Kisah inspiratif tentang lahirnya salah satu merk rokok terkemuka di Indonesia, Djarum, ternyata memiliki latar belakang yang tidak terduga. Pendiri Djarum, Oei Wie Gwan, awalnya bukan seorang pengusaha tembakau, melainkan seorang pengusaha kembang api yang menembus pasar internasional.
Oei memasuki industri kembang api lewat produk cap Leo yang diekspor ke beberapa negara. Namun, risiko tinggi yang melekat pada bisnisnya terbukti fatal ketika pabriknya di Rembang meledak, menewaskan lima pekerja. Kejadian tragis ini menjadi titik balik dalam perjalanan hidup Oei.
Setelah mereda dari dampak peperangan Indonesia-Belanda, Oei memutuskan untuk meninggalkan bisnis kembang api. Pilihan tersebut membawanya ke arah industri yang masih erat kaitannya dengan api, yakni rokok.
Peralihan Dari Kembang Api ke Industri Rokok yang Menjanjikan
Pada tahun 1951, Oei membeli pabrik rokok kretek kecil di Kudus yang bernama Djarum Gramophon. Langkah ini tanda bahwa Oei beradaptasi dengan perubahan dan mengalihkan fokusnya ke bisnis baru meski harus memulai dari nol. Perjalanan awalnya tidaklah mudah, dan tantangan muncul hampir seketika.
Pada tahun 1963, pabrik yang baru dirintisnya terbakar habis, ancaman nyata bagi kelangsungan usaha yang sedang dibangunnya. Dalam situasi yang kritis ini, Oei Wie Gwan meninggal dunia, meninggalkan dua anaknya dalam kondisi dilematis.
Kedua anaknya, Michael Bambang Hartono dan Robert Budi Hartono, mengambil alih kendali perusahaan. Mereka bukan hanya berusaha untuk melanjutkan bisnis tersebut, tetapi berencana mewujudkan visi yang lebih besar untuk Djarum.
Transformasi dan Inovasi di Era Generasi Kedua
Sejak tahun 1970-an, Michael dan Robert menggagas divisi penelitian dan pengembangan untuk meningkatkan kualitas produk. Salah satu langkah strategis yang diambil adalah memodernisasi proses produksi, menjadikan Djarum lebih kompetitif di pasar rokok Indonesia.

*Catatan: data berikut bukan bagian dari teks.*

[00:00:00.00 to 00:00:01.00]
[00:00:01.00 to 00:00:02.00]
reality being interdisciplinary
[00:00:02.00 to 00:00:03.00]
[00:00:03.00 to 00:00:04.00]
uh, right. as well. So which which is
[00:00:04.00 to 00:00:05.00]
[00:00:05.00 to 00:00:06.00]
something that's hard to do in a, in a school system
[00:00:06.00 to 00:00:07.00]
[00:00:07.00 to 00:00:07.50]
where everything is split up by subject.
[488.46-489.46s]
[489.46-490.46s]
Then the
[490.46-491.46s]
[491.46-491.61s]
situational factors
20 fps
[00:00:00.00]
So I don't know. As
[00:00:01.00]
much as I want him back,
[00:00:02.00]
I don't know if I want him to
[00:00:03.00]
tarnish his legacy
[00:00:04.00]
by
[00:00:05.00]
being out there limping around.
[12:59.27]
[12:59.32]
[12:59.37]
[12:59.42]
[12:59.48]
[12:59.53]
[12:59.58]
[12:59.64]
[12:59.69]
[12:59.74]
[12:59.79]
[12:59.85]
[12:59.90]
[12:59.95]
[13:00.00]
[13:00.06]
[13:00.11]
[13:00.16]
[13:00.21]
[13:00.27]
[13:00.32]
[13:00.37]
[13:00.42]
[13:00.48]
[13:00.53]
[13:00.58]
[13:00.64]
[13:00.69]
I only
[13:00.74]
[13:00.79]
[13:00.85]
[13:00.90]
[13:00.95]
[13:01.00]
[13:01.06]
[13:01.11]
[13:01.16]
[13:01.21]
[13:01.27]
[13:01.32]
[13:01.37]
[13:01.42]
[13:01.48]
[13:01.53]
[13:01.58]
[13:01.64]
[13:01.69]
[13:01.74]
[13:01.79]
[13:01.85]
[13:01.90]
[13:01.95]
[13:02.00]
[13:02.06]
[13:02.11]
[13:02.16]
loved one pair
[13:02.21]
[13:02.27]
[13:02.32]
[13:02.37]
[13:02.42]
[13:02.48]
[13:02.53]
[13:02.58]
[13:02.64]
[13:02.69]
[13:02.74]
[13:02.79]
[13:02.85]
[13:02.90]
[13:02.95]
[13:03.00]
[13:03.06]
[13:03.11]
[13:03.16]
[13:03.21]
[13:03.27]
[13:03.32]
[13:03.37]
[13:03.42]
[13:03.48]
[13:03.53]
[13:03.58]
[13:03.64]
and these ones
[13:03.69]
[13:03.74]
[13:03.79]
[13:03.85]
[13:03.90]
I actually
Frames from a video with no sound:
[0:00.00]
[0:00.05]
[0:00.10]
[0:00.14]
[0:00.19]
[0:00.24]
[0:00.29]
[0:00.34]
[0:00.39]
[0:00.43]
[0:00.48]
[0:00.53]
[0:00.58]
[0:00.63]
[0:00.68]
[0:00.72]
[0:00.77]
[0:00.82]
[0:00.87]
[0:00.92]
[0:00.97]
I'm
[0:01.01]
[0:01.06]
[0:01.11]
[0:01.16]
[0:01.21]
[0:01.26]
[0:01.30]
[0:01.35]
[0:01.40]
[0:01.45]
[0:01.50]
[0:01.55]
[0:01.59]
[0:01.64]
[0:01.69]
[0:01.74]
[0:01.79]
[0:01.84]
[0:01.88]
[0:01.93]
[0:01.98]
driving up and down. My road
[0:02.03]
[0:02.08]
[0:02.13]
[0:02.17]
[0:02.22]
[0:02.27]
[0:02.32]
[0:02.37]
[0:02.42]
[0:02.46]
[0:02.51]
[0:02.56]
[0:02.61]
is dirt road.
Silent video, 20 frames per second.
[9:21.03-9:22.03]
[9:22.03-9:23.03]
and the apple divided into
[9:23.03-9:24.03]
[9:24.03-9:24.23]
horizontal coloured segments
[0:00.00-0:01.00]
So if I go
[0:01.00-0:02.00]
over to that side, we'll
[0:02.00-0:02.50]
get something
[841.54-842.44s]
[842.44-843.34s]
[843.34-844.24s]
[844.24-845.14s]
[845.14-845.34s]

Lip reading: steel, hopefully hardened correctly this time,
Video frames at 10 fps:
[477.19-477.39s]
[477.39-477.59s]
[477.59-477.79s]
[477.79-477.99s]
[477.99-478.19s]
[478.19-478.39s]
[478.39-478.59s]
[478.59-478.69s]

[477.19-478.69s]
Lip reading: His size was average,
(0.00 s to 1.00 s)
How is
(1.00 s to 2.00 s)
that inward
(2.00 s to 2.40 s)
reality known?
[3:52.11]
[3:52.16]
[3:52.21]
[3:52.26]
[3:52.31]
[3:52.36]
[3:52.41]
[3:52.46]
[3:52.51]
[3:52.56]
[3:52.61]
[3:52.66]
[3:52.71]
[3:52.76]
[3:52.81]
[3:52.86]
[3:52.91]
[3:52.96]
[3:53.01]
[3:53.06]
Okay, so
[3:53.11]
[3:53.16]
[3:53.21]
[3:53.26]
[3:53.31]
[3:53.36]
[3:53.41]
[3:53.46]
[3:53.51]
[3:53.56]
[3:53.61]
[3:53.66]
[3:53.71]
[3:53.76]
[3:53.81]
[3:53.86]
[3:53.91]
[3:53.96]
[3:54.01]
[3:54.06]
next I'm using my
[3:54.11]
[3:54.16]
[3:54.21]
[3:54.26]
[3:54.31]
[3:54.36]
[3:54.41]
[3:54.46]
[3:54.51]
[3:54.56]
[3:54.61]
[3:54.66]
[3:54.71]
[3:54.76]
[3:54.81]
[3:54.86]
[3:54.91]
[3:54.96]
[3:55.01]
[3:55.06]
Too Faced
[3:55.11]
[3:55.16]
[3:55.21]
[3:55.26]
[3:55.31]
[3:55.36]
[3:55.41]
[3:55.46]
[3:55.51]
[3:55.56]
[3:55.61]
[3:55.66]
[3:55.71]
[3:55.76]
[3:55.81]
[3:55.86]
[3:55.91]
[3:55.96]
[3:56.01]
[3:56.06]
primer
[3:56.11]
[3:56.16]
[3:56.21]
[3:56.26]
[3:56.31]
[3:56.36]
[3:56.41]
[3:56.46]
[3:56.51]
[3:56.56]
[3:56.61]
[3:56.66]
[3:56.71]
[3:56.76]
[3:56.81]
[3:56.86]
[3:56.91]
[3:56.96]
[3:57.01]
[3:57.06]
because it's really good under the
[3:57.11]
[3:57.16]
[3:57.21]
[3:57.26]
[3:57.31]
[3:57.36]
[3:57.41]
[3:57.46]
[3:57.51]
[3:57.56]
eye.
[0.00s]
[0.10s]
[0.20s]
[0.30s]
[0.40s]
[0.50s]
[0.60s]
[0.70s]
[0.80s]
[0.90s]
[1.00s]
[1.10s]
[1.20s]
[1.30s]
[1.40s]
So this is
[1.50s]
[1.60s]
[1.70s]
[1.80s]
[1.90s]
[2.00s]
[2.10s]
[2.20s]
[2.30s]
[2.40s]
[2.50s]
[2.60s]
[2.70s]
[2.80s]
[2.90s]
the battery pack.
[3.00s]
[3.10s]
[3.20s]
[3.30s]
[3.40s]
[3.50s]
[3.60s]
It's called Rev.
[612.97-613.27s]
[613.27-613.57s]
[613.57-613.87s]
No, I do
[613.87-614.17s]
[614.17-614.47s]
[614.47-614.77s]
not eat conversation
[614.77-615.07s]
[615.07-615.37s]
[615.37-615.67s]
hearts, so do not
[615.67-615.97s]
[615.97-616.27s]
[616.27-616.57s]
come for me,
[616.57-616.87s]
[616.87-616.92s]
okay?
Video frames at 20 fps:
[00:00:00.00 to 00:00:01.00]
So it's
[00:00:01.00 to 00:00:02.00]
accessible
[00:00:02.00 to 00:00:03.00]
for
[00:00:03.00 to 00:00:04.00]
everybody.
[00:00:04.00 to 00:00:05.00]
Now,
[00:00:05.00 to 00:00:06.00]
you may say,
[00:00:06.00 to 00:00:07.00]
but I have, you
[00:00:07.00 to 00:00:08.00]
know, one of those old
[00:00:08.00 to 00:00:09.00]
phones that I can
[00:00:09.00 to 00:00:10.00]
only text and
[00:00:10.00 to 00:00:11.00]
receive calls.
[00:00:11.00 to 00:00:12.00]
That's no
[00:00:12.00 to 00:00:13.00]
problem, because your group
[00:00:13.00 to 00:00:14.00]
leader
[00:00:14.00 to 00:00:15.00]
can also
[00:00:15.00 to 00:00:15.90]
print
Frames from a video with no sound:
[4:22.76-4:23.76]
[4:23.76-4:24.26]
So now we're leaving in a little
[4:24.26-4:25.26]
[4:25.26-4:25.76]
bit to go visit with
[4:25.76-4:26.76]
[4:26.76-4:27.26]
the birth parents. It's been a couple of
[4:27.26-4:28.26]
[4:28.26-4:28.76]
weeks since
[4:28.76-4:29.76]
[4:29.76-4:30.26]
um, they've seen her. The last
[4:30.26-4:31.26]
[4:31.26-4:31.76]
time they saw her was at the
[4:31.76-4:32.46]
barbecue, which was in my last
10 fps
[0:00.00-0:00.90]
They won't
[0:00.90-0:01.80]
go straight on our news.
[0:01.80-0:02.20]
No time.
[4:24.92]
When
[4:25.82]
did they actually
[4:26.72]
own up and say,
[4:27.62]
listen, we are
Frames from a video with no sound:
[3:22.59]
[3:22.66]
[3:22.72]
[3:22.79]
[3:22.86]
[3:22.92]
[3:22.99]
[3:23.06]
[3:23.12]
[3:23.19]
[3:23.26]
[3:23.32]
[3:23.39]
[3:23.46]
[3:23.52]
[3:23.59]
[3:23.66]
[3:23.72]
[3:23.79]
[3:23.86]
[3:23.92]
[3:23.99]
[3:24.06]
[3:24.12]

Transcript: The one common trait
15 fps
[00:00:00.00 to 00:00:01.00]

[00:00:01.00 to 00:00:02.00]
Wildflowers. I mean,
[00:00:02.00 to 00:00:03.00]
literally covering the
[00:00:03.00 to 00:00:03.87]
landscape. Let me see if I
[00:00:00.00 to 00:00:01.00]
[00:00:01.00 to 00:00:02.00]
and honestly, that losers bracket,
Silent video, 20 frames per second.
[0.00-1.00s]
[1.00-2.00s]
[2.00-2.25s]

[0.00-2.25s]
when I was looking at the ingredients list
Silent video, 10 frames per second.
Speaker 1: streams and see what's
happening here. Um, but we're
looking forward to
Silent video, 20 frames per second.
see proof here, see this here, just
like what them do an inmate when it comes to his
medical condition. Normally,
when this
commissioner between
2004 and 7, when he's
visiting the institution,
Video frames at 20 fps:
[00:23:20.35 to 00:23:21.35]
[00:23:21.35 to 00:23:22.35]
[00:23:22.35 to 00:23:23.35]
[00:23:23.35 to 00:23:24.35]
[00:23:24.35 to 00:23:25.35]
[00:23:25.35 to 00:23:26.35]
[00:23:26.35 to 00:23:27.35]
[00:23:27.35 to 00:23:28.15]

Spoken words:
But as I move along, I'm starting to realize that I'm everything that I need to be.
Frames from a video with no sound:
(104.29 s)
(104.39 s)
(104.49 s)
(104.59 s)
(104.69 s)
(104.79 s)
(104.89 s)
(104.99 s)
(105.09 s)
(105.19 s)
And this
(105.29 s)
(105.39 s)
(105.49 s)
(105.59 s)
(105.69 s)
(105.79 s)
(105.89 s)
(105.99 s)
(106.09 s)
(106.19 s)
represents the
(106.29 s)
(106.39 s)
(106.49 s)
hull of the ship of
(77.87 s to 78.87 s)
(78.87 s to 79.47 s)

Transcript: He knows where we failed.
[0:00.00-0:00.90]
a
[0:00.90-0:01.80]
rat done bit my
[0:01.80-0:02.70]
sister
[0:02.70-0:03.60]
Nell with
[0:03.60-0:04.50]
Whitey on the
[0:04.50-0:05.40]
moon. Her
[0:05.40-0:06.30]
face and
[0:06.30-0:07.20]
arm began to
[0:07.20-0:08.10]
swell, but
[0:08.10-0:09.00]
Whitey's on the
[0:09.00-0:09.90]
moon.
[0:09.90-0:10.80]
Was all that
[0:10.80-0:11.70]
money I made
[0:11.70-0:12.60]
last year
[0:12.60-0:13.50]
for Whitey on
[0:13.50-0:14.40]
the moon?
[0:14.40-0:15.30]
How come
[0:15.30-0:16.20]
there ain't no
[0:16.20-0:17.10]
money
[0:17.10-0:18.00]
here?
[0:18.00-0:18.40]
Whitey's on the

Inovasi yang mereka terapkan membuahkan hasil gemilang pada tahun 1976 dengan peluncuran kretek berfilter. Momen tersebut dilanjutkan dengan peluncuran Djarum Super pada tahun 1981, produk yang hingga kini tetap diminati oleh masyarakat.
Kudus, yang dikenal sebagai kota kretek, juga menjadi pusat pengembangan bakat atlet bulutangkis. Dengan dukungan keluarga Hartono, PB Djarum berdiri dan melahirkan banyak atlet nasional yang berprestasi di tingkat internasional.
Keberhasilan Bisnis yang Membentuk Dinasti Usaha Besar
Keberhasilan Djarum mengangkat keluarga Oei Wie Gwan ke dalam jajaran dinasti bisnis paling berpengaruh di Indonesia. Mereka tidak hanya mengandalkan rokok, tetapi merambah ke berbagai sektor lainnya seperti elektronik, perkebunan, ritel, dan perdagangan daring. Diversifikasi ini menunjukkan visi jauh ke depan dari keluarga Hartono.
Dalam industri perbankan, mereka berperan sebagai pengendali Bank Central Asia (BCA), salah satu bank swasta terbesar di Indonesia. Memanfaatkan koneksi lama, Oei memiliki hubungan erat dengan pendiri awal BCA, Liem Sioe Liong, menunjukkan bahwa relasi sangat berpengaruh dalam dunia bisnis.
Dari perjalanan kembang api ke bisnis rokok hingga menggenggam kekuasaan di berbagai sektor, perjalanan Oei Wie Gwan adalah kisah yang menggambarkan ketahanan dan inovasi. Kata kunci dari kisah ini adalah mengambil risiko, kesempatan, dan keberanian untuk beradaptasi dengan perubahan pasar.